## PROBLEM:
With the exception of the pictures, transcribe the entire listing exactly.

## THE DATA:
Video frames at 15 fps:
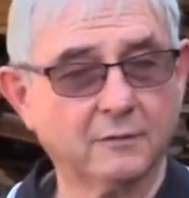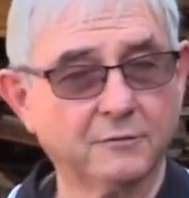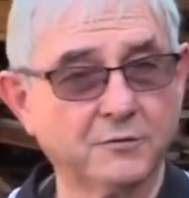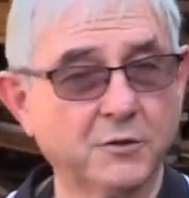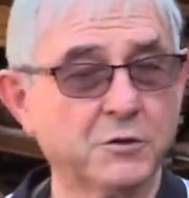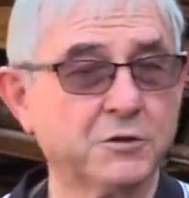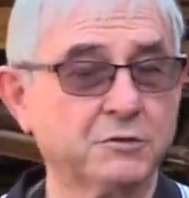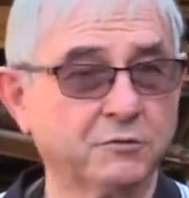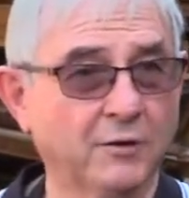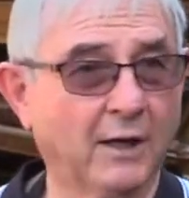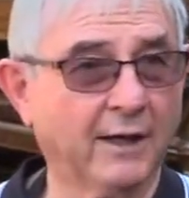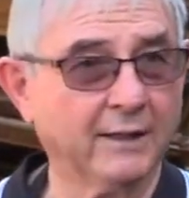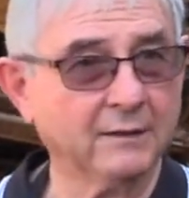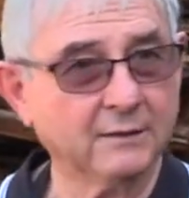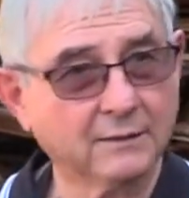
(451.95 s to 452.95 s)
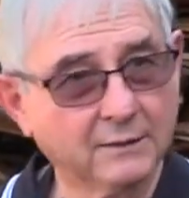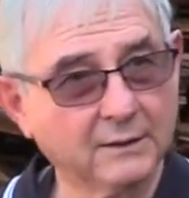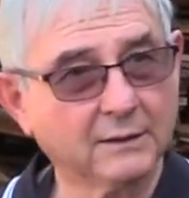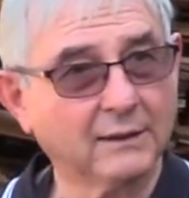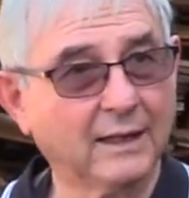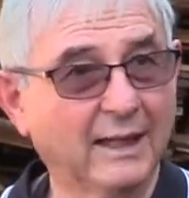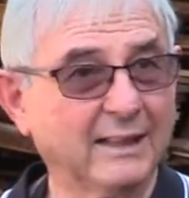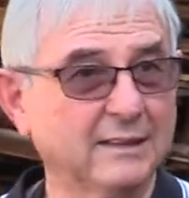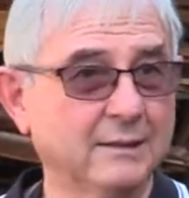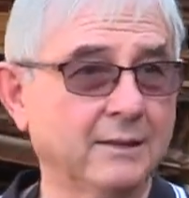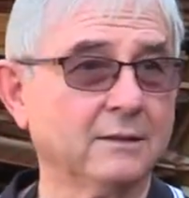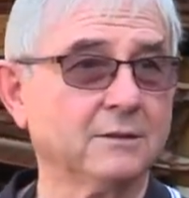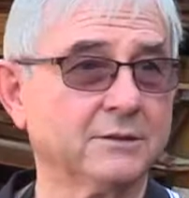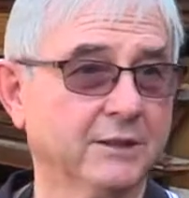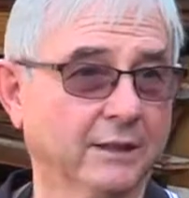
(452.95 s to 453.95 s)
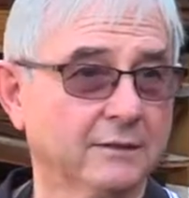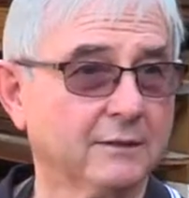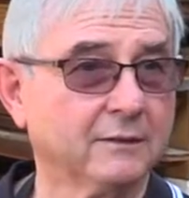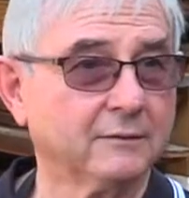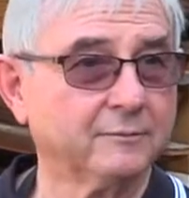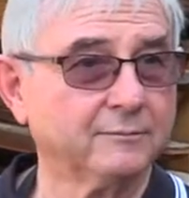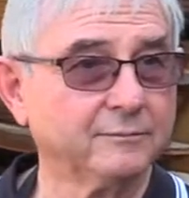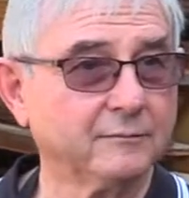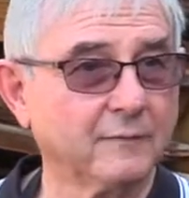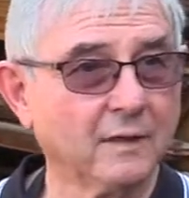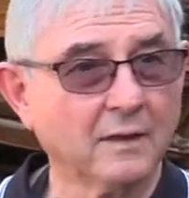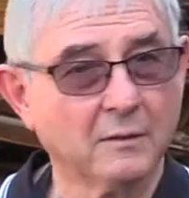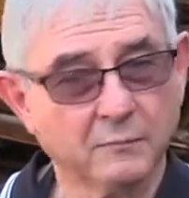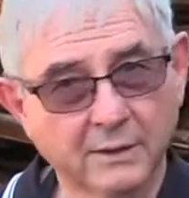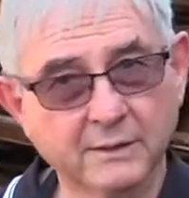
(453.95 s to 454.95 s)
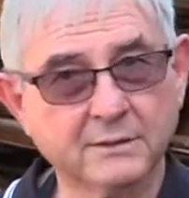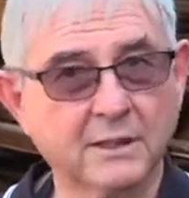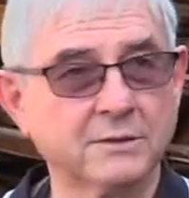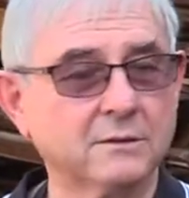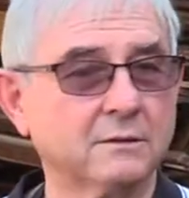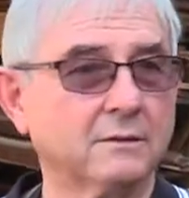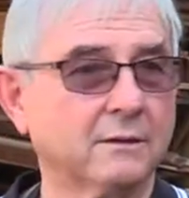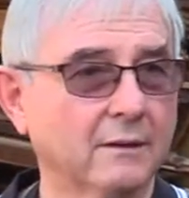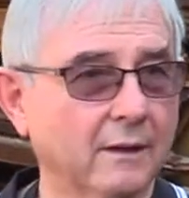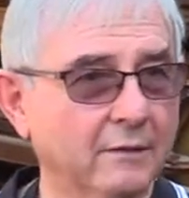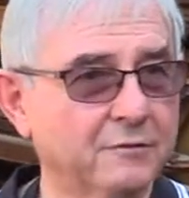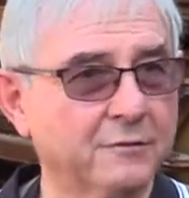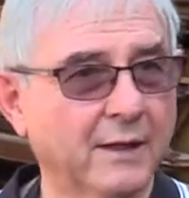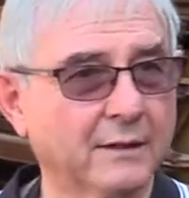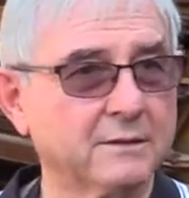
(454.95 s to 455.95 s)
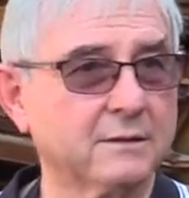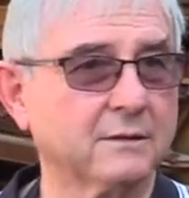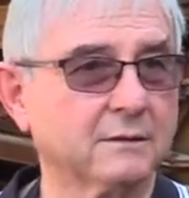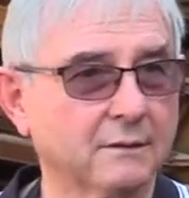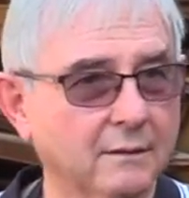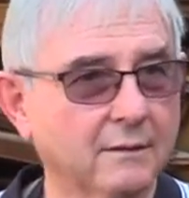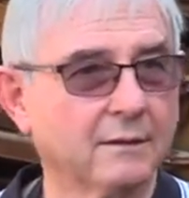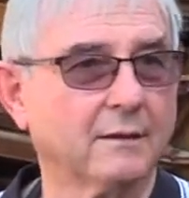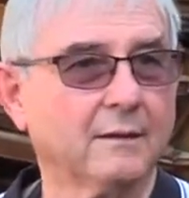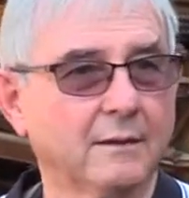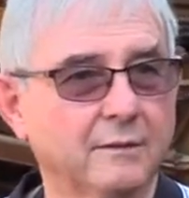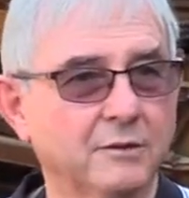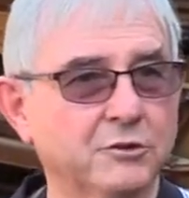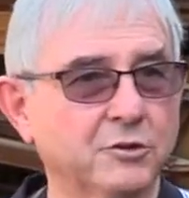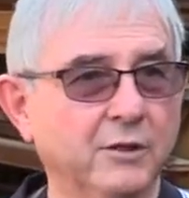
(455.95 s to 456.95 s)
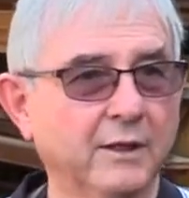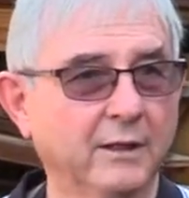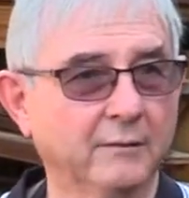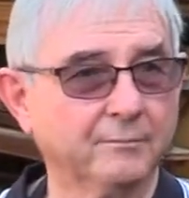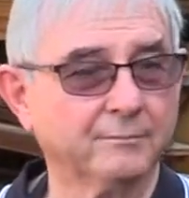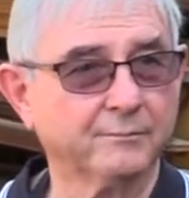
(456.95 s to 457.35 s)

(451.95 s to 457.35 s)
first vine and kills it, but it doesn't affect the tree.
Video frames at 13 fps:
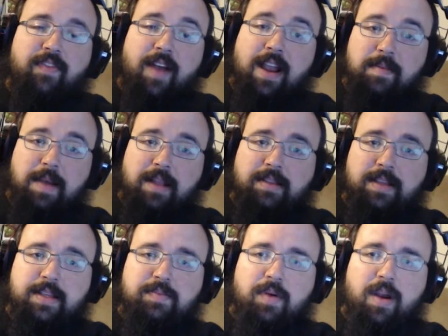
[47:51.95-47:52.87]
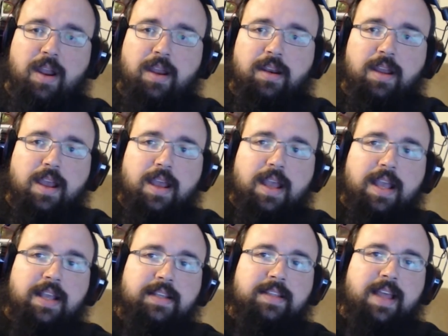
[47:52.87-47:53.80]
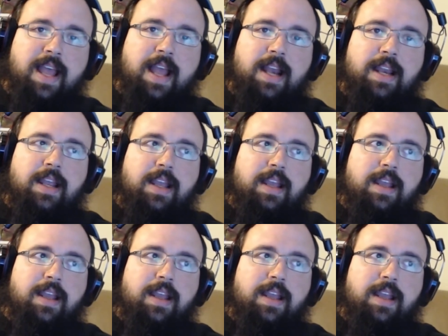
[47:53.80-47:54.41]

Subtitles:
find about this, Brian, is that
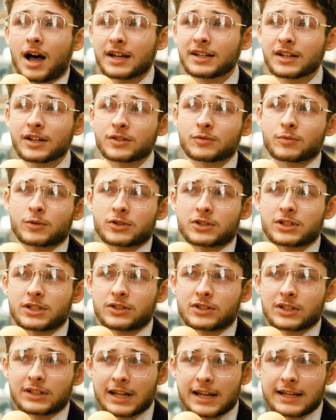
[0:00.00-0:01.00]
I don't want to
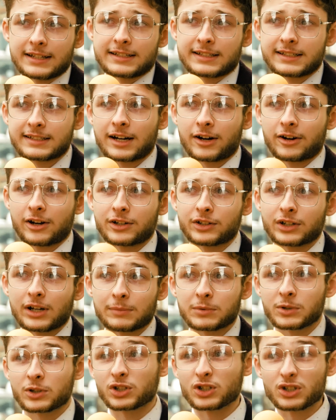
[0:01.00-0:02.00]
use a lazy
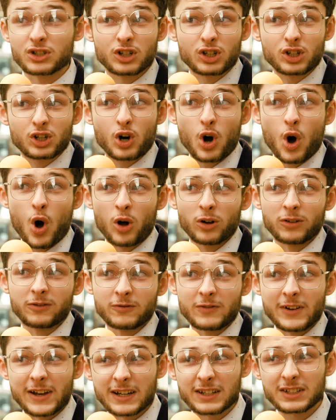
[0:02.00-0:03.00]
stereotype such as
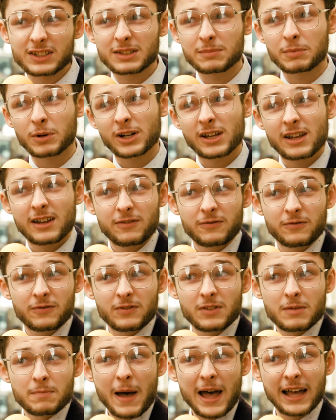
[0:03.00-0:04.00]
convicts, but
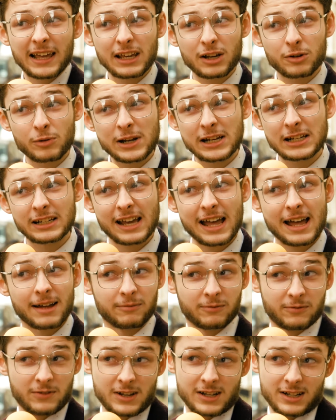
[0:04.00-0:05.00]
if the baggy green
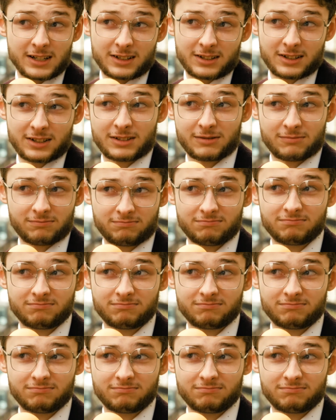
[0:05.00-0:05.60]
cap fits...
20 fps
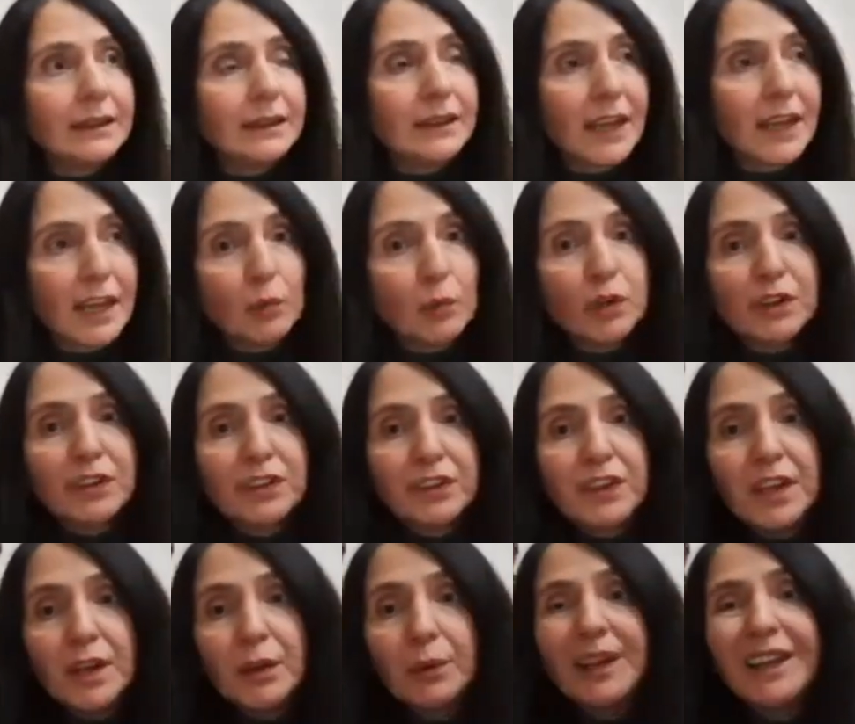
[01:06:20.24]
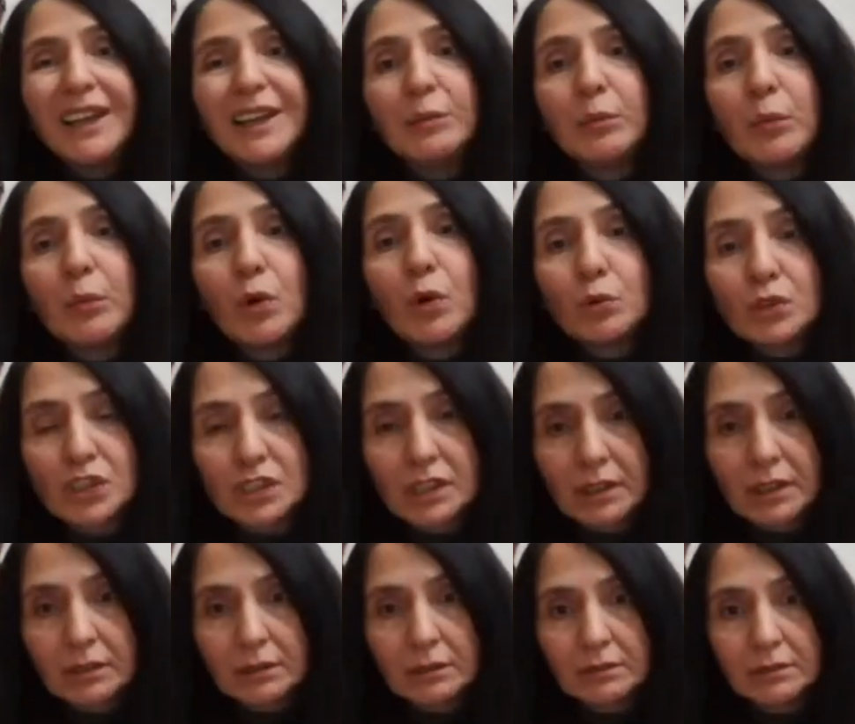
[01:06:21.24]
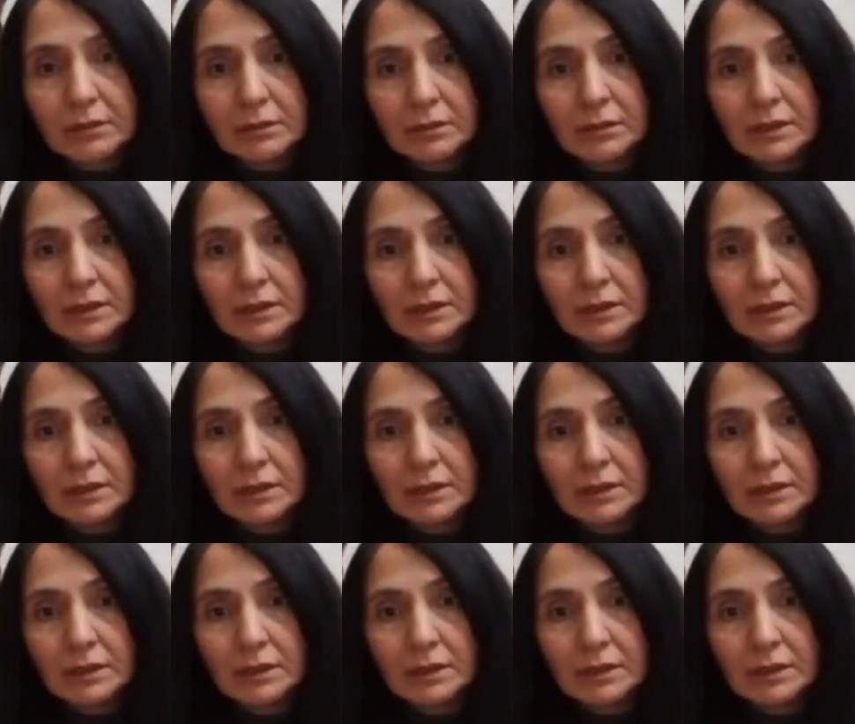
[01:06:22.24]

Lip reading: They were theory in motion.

## REPLY TO THE TASK:
Video frames at 15 fps:
(451.95 s to 452.95 s)
(452.95 s to 453.95 s)
(453.95 s to 454.95 s)
(454.95 s to 455.95 s)
(455.95 s to 456.95 s)
(456.95 s to 457.35 s)

(451.95 s to 457.35 s)
first vine and kills it, but it doesn't affect the tree.
Video frames at 13 fps:
[47:51.95-47:52.87]
[47:52.87-47:53.80]
[47:53.80-47:54.41]

Subtitles:
find about this, Brian, is that
[0:00.00-0:01.00]
I don't want to
[0:01.00-0:02.00]
use a lazy
[0:02.00-0:03.00]
stereotype such as
[0:03.00-0:04.00]
convicts, but
[0:04.00-0:05.00]
if the baggy green
[0:05.00-0:05.60]
cap fits...
20 fps
[01:06:20.24]
[01:06:21.24]
[01:06:22.24]

Lip reading: They were theory in motion.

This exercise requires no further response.